• **Task item**:
Among the entries below, extract exactly the lines that run from the one with "Frames from a" through the one with "Word for word: They", both ends included.

[[ Exercise materials, beginning ]]

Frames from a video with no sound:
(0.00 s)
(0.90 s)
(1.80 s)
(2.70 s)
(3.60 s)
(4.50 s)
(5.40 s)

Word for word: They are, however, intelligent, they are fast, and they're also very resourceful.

[[ Exercise materials, end ]]
[[ Exercise materials, beginning ]]

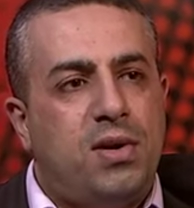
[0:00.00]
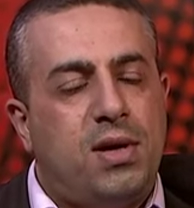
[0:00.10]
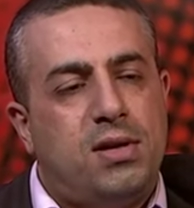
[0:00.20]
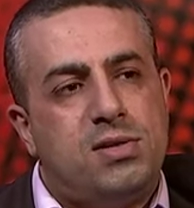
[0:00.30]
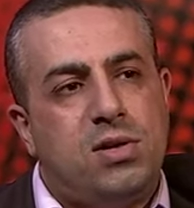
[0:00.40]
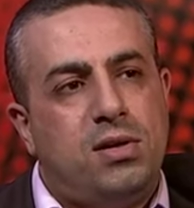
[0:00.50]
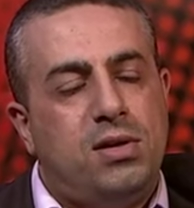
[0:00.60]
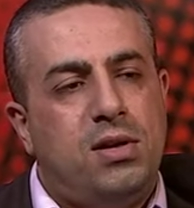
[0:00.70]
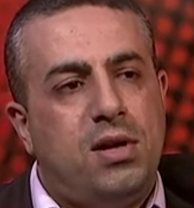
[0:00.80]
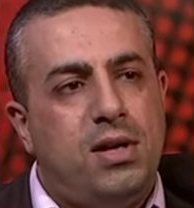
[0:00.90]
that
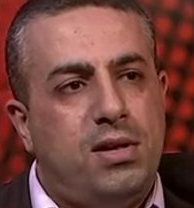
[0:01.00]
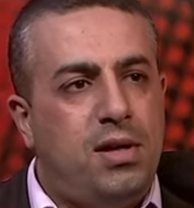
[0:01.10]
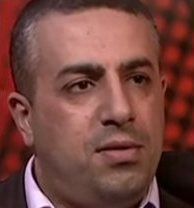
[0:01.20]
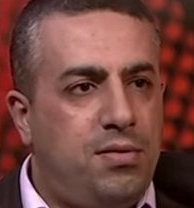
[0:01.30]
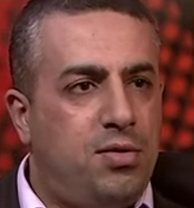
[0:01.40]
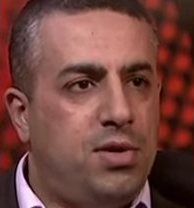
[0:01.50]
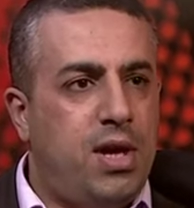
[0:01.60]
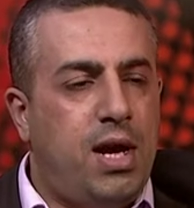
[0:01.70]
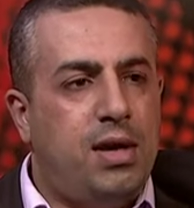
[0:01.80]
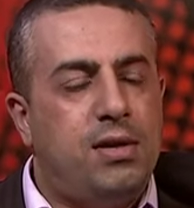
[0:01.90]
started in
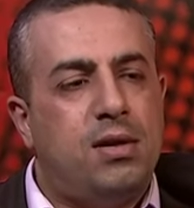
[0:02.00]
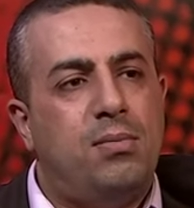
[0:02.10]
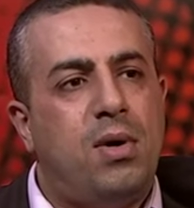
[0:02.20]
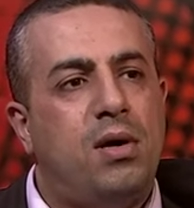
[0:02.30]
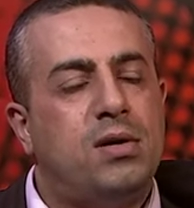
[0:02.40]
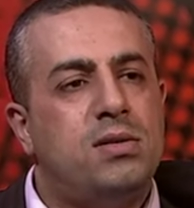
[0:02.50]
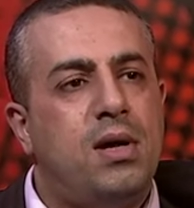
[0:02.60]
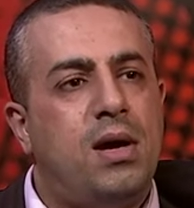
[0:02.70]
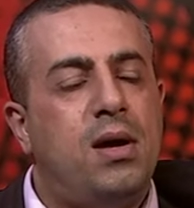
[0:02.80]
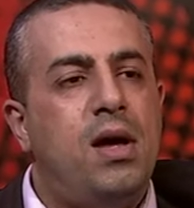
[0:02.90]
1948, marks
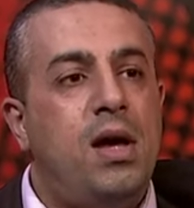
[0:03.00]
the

[[ Exercise materials, end ]]

• **Task answer**:
Frames from a video with no sound:
(0.00 s)
(0.90 s)
(1.80 s)
(2.70 s)
(3.60 s)
(4.50 s)
(5.40 s)

Word for word: They are, however, intelligent, they are fast, and they're also very resourceful.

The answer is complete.